*Aim of the exercise*: Set down each entry below exactly as it stands.

*Record extracts*:
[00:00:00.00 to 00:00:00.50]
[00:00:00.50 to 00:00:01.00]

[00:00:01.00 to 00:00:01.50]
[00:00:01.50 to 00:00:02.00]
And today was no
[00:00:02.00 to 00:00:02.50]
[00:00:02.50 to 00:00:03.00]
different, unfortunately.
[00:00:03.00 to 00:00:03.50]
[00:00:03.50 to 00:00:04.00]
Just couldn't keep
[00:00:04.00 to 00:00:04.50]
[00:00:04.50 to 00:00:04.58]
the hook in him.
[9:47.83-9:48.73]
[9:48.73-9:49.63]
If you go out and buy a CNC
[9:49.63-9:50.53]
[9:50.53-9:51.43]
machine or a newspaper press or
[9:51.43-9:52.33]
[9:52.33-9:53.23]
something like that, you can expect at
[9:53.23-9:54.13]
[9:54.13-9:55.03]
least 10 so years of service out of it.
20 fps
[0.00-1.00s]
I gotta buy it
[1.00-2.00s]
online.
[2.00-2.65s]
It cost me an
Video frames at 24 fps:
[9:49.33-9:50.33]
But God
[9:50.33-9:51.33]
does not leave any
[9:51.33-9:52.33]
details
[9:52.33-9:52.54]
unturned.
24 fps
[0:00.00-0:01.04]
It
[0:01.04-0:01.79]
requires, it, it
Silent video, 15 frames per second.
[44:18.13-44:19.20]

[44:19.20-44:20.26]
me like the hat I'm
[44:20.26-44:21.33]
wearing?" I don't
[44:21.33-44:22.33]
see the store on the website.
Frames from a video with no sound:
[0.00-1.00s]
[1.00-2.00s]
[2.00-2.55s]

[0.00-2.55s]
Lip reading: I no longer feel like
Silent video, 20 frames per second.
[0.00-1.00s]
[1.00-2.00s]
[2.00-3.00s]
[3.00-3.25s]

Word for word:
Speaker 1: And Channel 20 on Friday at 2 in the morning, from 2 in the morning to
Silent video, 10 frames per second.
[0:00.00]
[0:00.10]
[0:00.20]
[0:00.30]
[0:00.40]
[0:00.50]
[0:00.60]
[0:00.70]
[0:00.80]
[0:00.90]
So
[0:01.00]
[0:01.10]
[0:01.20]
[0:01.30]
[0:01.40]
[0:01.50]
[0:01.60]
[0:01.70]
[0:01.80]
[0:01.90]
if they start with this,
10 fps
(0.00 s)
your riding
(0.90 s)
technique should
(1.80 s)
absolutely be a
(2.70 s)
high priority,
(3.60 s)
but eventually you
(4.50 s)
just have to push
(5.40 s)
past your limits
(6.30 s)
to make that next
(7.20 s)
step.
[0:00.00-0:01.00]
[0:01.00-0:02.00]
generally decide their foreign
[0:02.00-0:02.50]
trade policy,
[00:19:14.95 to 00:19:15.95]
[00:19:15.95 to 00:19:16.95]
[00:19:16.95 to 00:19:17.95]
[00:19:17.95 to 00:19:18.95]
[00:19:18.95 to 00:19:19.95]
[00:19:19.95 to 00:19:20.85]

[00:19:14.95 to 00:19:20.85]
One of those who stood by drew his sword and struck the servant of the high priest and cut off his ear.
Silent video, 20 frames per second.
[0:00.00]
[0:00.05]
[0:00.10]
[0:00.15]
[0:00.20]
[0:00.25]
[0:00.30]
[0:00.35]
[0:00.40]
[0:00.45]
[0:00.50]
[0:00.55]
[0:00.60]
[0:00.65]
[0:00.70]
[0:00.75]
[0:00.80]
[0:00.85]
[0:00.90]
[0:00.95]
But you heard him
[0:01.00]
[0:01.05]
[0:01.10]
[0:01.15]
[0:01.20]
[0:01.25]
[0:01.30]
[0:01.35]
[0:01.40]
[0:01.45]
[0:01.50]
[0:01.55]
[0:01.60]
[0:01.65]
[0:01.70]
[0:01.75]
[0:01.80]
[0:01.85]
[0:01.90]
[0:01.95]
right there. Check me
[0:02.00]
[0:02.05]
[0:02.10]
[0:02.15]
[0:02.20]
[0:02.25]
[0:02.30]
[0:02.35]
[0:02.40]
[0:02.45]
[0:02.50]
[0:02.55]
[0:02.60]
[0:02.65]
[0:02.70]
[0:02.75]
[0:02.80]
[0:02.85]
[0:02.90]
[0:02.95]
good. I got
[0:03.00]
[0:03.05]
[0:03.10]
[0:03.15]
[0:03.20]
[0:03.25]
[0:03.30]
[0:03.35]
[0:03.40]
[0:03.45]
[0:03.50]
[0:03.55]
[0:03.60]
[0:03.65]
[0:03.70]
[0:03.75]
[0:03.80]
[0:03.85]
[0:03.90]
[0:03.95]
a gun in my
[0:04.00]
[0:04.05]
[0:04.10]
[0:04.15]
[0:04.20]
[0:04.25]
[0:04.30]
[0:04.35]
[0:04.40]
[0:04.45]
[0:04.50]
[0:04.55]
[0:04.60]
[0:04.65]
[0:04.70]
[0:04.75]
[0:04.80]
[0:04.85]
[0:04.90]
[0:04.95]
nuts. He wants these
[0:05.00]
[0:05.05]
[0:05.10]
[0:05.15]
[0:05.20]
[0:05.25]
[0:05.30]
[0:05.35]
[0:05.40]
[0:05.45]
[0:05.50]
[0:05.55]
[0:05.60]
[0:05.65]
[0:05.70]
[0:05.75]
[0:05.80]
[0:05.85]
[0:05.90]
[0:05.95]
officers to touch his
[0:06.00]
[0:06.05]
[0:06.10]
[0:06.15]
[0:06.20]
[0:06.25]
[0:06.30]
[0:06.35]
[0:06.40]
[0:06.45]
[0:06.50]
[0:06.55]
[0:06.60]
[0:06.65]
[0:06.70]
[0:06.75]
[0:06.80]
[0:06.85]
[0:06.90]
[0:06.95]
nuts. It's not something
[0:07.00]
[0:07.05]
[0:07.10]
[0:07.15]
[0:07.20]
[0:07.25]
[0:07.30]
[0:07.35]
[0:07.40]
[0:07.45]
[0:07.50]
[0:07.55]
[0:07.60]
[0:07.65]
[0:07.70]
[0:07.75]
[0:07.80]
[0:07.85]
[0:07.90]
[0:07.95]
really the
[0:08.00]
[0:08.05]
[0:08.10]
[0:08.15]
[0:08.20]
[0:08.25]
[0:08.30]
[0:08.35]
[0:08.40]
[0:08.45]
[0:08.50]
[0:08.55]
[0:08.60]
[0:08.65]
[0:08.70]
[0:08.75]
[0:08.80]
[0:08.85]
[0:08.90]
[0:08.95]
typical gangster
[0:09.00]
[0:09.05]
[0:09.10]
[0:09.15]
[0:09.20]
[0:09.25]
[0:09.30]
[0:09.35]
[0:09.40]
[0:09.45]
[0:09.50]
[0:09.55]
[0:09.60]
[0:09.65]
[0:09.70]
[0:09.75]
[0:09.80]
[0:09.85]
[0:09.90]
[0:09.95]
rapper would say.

*Output for this exercise*:
[00:00:00.00 to 00:00:00.50]
[00:00:00.50 to 00:00:01.00]

[00:00:01.00 to 00:00:01.50]
[00:00:01.50 to 00:00:02.00]
And today was no
[00:00:02.00 to 00:00:02.50]
[00:00:02.50 to 00:00:03.00]
different, unfortunately.
[00:00:03.00 to 00:00:03.50]
[00:00:03.50 to 00:00:04.00]
Just couldn't keep
[00:00:04.00 to 00:00:04.50]
[00:00:04.50 to 00:00:04.58]
the hook in him.
[9:47.83-9:48.73]
[9:48.73-9:49.63]
If you go out and buy a CNC
[9:49.63-9:50.53]
[9:50.53-9:51.43]
machine or a newspaper press or
[9:51.43-9:52.33]
[9:52.33-9:53.23]
something like that, you can expect at
[9:53.23-9:54.13]
[9:54.13-9:55.03]
least 10 so years of service out of it.
20 fps
[0.00-1.00s]
I gotta buy it
[1.00-2.00s]
online.
[2.00-2.65s]
It cost me an
Video frames at 24 fps:
[9:49.33-9:50.33]
But God
[9:50.33-9:51.33]
does not leave any
[9:51.33-9:52.33]
details
[9:52.33-9:52.54]
unturned.
24 fps
[0:00.00-0:01.04]
It
[0:01.04-0:01.79]
requires, it, it
Silent video, 15 frames per second.
[44:18.13-44:19.20]

[44:19.20-44:20.26]
me like the hat I'm
[44:20.26-44:21.33]
wearing?" I don't
[44:21.33-44:22.33]
see the store on the website.
Frames from a video with no sound:
[0.00-1.00s]
[1.00-2.00s]
[2.00-2.55s]

[0.00-2.55s]
Lip reading: I no longer feel like
Silent video, 20 frames per second.
[0.00-1.00s]
[1.00-2.00s]
[2.00-3.00s]
[3.00-3.25s]

Word for word:
Speaker 1: And Channel 20 on Friday at 2 in the morning, from 2 in the morning to
Silent video, 10 frames per second.
[0:00.00]
[0:00.10]
[0:00.20]
[0:00.30]
[0:00.40]
[0:00.50]
[0:00.60]
[0:00.70]
[0:00.80]
[0:00.90]
So
[0:01.00]
[0:01.10]
[0:01.20]
[0:01.30]
[0:01.40]
[0:01.50]
[0:01.60]
[0:01.70]
[0:01.80]
[0:01.90]
if they start with this,
10 fps
(0.00 s)
your riding
(0.90 s)
technique should
(1.80 s)
absolutely be a
(2.70 s)
high priority,
(3.60 s)
but eventually you
(4.50 s)
just have to push
(5.40 s)
past your limits
(6.30 s)
to make that next
(7.20 s)
step.
[0:00.00-0:01.00]
[0:01.00-0:02.00]
generally decide their foreign
[0:02.00-0:02.50]
trade policy,
[00:19:14.95 to 00:19:15.95]
[00:19:15.95 to 00:19:16.95]
[00:19:16.95 to 00:19:17.95]
[00:19:17.95 to 00:19:18.95]
[00:19:18.95 to 00:19:19.95]
[00:19:19.95 to 00:19:20.85]

[00:19:14.95 to 00:19:20.85]
One of those who stood by drew his sword and struck the servant of the high priest and cut off his ear.
Silent video, 20 frames per second.
[0:00.00]
[0:00.05]
[0:00.10]
[0:00.15]
[0:00.20]
[0:00.25]
[0:00.30]
[0:00.35]
[0:00.40]
[0:00.45]
[0:00.50]
[0:00.55]
[0:00.60]
[0:00.65]
[0:00.70]
[0:00.75]
[0:00.80]
[0:00.85]
[0:00.90]
[0:00.95]
But you heard him
[0:01.00]
[0:01.05]
[0:01.10]
[0:01.15]
[0:01.20]
[0:01.25]
[0:01.30]
[0:01.35]
[0:01.40]
[0:01.45]
[0:01.50]
[0:01.55]
[0:01.60]
[0:01.65]
[0:01.70]
[0:01.75]
[0:01.80]
[0:01.85]
[0:01.90]
[0:01.95]
right there. Check me
[0:02.00]
[0:02.05]
[0:02.10]
[0:02.15]
[0:02.20]
[0:02.25]
[0:02.30]
[0:02.35]
[0:02.40]
[0:02.45]
[0:02.50]
[0:02.55]
[0:02.60]
[0:02.65]
[0:02.70]
[0:02.75]
[0:02.80]
[0:02.85]
[0:02.90]
[0:02.95]
good. I got
[0:03.00]
[0:03.05]
[0:03.10]
[0:03.15]
[0:03.20]
[0:03.25]
[0:03.30]
[0:03.35]
[0:03.40]
[0:03.45]
[0:03.50]
[0:03.55]
[0:03.60]
[0:03.65]
[0:03.70]
[0:03.75]
[0:03.80]
[0:03.85]
[0:03.90]
[0:03.95]
a gun in my
[0:04.00]
[0:04.05]
[0:04.10]
[0:04.15]
[0:04.20]
[0:04.25]
[0:04.30]
[0:04.35]
[0:04.40]
[0:04.45]
[0:04.50]
[0:04.55]
[0:04.60]
[0:04.65]
[0:04.70]
[0:04.75]
[0:04.80]
[0:04.85]
[0:04.90]
[0:04.95]
nuts. He wants these
[0:05.00]
[0:05.05]
[0:05.10]
[0:05.15]
[0:05.20]
[0:05.25]
[0:05.30]
[0:05.35]
[0:05.40]
[0:05.45]
[0:05.50]
[0:05.55]
[0:05.60]
[0:05.65]
[0:05.70]
[0:05.75]
[0:05.80]
[0:05.85]
[0:05.90]
[0:05.95]
officers to touch his
[0:06.00]
[0:06.05]
[0:06.10]
[0:06.15]
[0:06.20]
[0:06.25]
[0:06.30]
[0:06.35]
[0:06.40]
[0:06.45]
[0:06.50]
[0:06.55]
[0:06.60]
[0:06.65]
[0:06.70]
[0:06.75]
[0:06.80]
[0:06.85]
[0:06.90]
[0:06.95]
nuts. It's not something
[0:07.00]
[0:07.05]
[0:07.10]
[0:07.15]
[0:07.20]
[0:07.25]
[0:07.30]
[0:07.35]
[0:07.40]
[0:07.45]
[0:07.50]
[0:07.55]
[0:07.60]
[0:07.65]
[0:07.70]
[0:07.75]
[0:07.80]
[0:07.85]
[0:07.90]
[0:07.95]
really the
[0:08.00]
[0:08.05]
[0:08.10]
[0:08.15]
[0:08.20]
[0:08.25]
[0:08.30]
[0:08.35]
[0:08.40]
[0:08.45]
[0:08.50]
[0:08.55]
[0:08.60]
[0:08.65]
[0:08.70]
[0:08.75]
[0:08.80]
[0:08.85]
[0:08.90]
[0:08.95]
typical gangster
[0:09.00]
[0:09.05]
[0:09.10]
[0:09.15]
[0:09.20]
[0:09.25]
[0:09.30]
[0:09.35]
[0:09.40]
[0:09.45]
[0:09.50]
[0:09.55]
[0:09.60]
[0:09.65]
[0:09.70]
[0:09.75]
[0:09.80]
[0:09.85]
[0:09.90]
[0:09.95]
rapper would say.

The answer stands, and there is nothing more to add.